Species of crustacean

Caprella equilibra is a species of skeleton shrimp in the family Caprellidae. It lives among other organisms on the seabed and occurs in both shallow and deep water in many parts of the world.

==Description==
The skeleton prawn is not closely related to other amphipods. A cephalothorax results from the head's partial fusion with the first and second thoracic segments. The body is slender, cylindrical, elongate and unflattened. The first and second thoracic segments bear maxillipeds and gnathopods (feeding appendages) respectively, the third bears gnathopods, and the sixth, seventh and eighth bear well-developed periopods (walking legs). The remaining thoracic segments and the small abdominal segments bear vestigial appendages. The tips of some of the appendages have grasping hooks to cling onto the substrate. The male Caprella equilibra is about 22 mm long while the female is about half that size.
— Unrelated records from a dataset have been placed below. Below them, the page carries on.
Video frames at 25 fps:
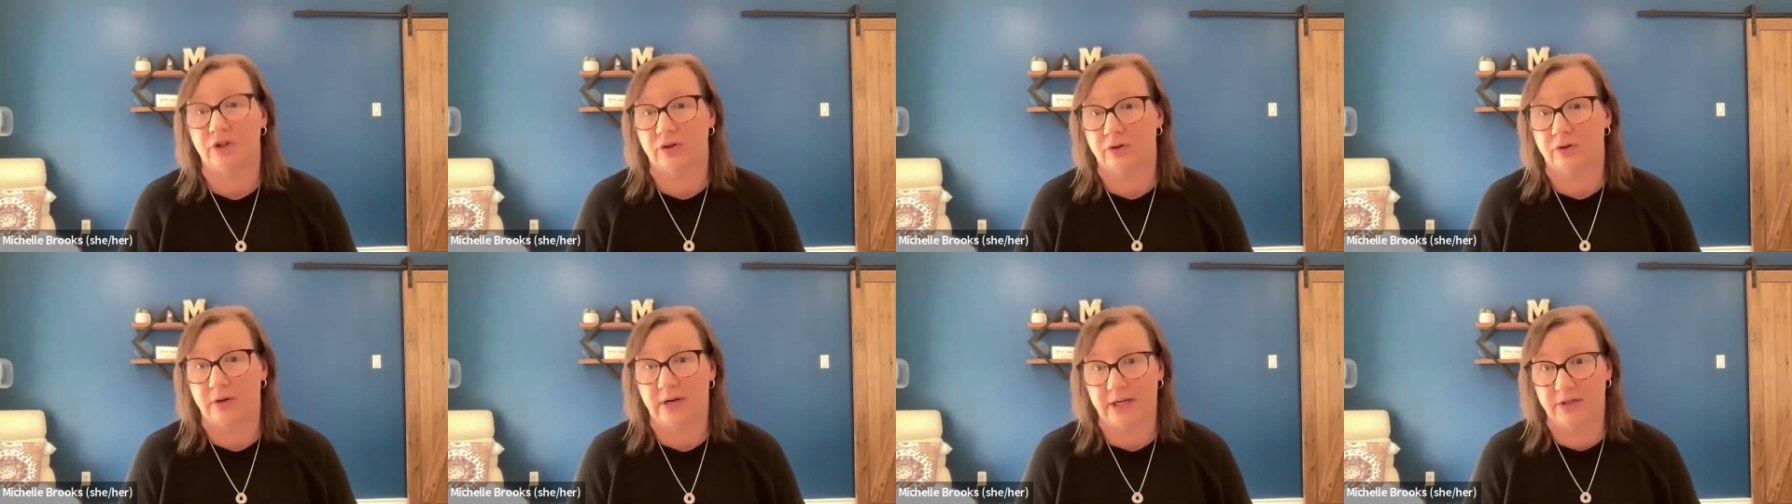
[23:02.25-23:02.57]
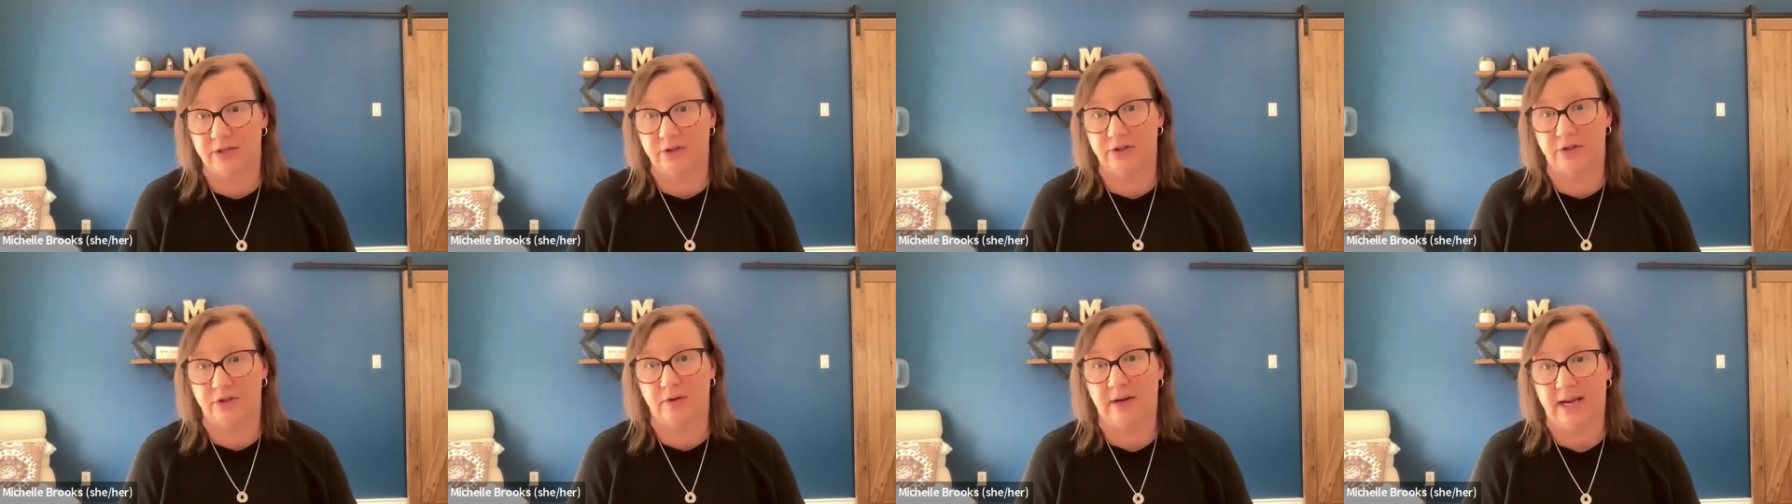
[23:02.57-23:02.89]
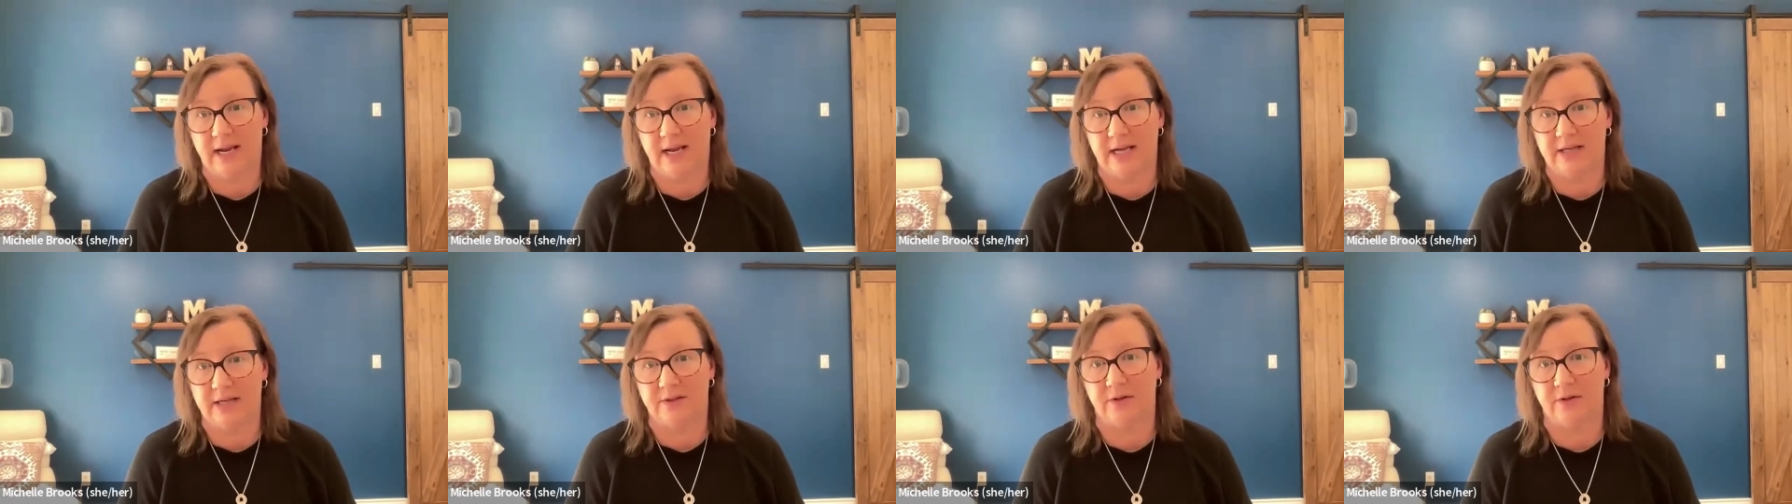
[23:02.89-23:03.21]
trains you
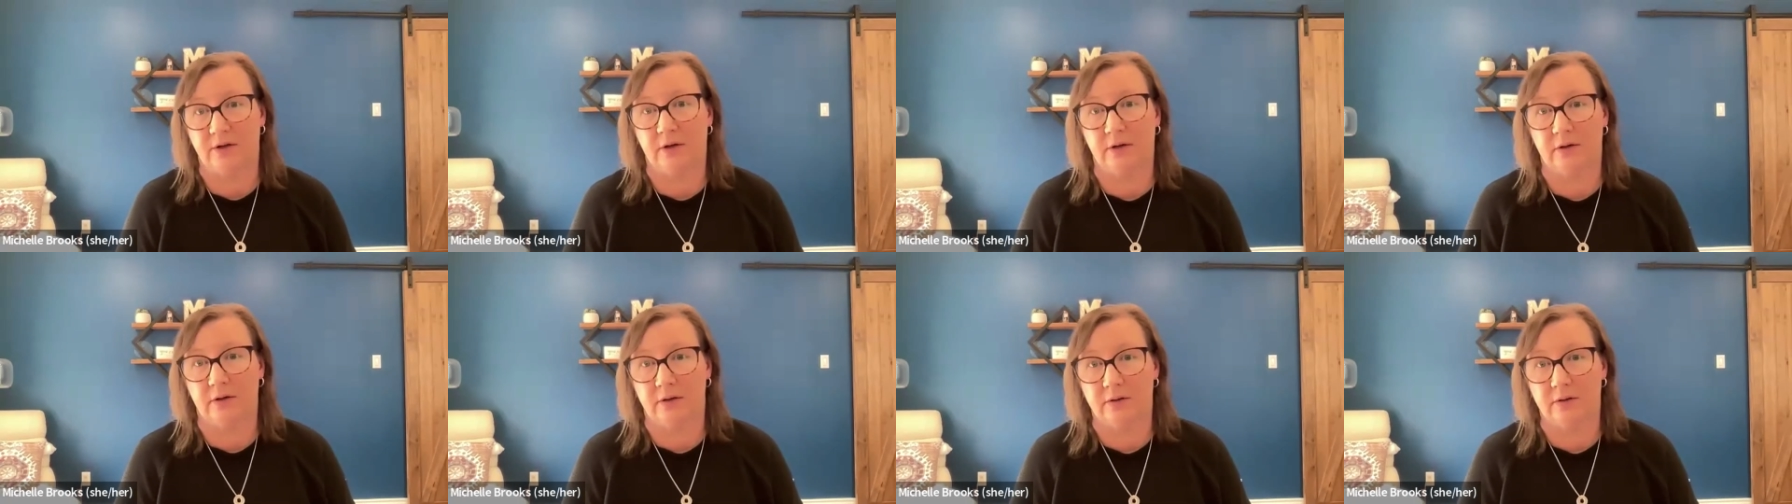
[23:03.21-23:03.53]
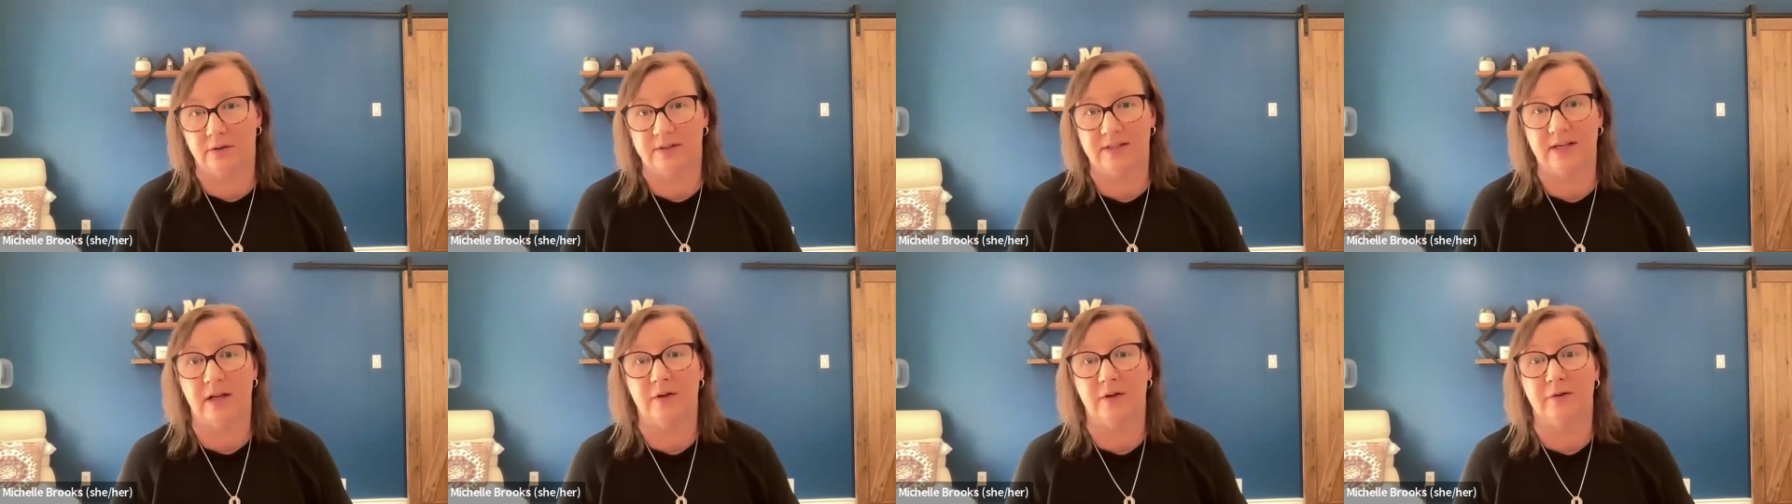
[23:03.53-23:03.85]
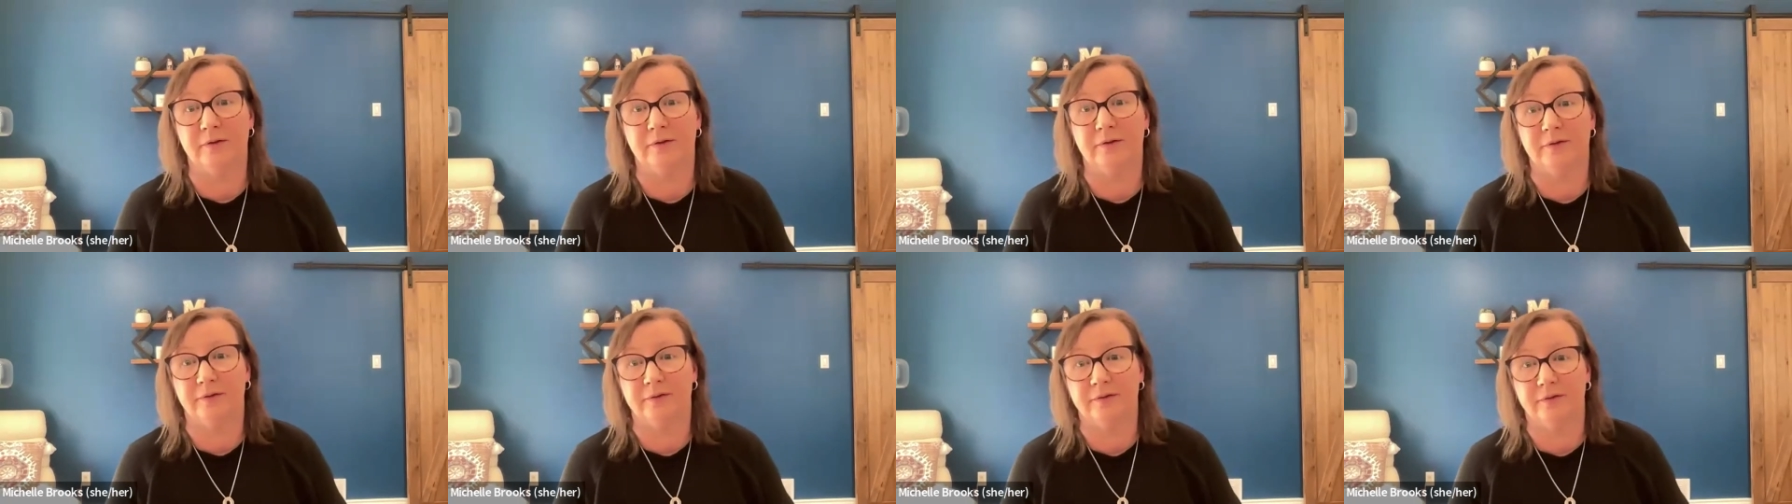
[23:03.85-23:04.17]
to ask
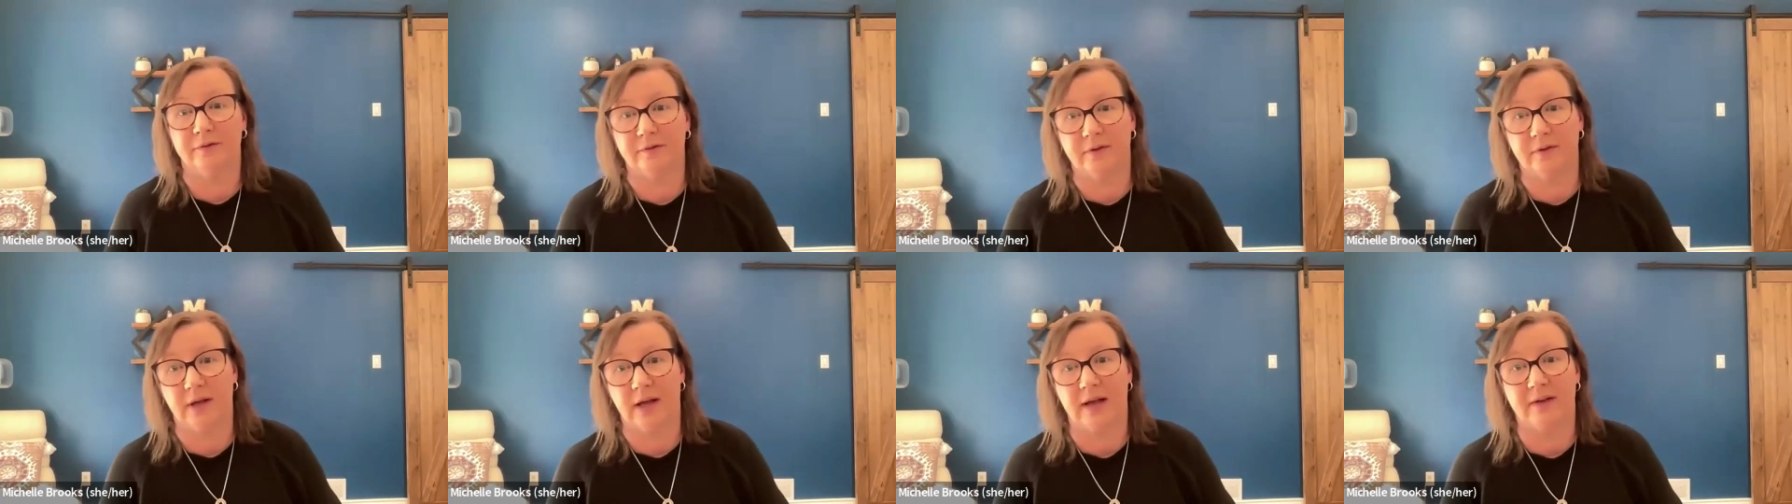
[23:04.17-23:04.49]
yourself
==Distribution and habitat==
C. equilibra has a cosmopolitan distribution. The type locality is the United States, where it is present on both coasts, and the range includes Argentina, Australia, Japan, Madagascar, Malaysia, New Zealand, the Philippines, South Africa, West Africa, Western Europe and Venezuela. Its depth range is from the surface down to about 3000 m. Its typical habitats include living concealed among seagrasses, sponges, green and red algae, hydroids, octocorals, bryozoans and colonial tunicates.

==Ecology==
This species lives on the seabed, moving much like a looping caterpillar: gripping with its front limbs, bending its body and drawing in its rear limbs, then releasing its front limbs and extending its body. It is mainly a detritivore but has a more varied diet than some other caprellids, ingesting some of the hydroids to which it clings and even feeding on the plankton collected by the polyps.